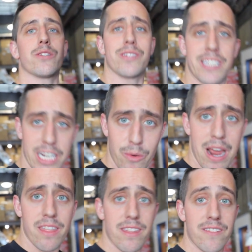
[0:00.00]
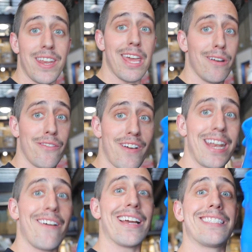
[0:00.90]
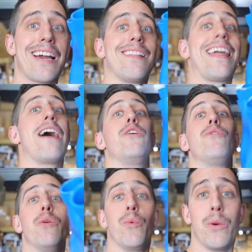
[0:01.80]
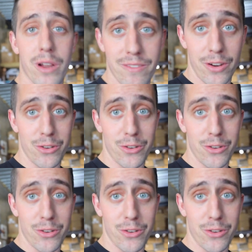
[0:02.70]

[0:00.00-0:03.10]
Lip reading: So stick around in this video to find out exactly how you can win one for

Exercise:
All entries must come back exactly as written, though without their pictures.

Task solution:
[0:00.00]
[0:00.90]
[0:01.80]
[0:02.70]

[0:00.00-0:03.10]
Lip reading: So stick around in this video to find out exactly how you can win one for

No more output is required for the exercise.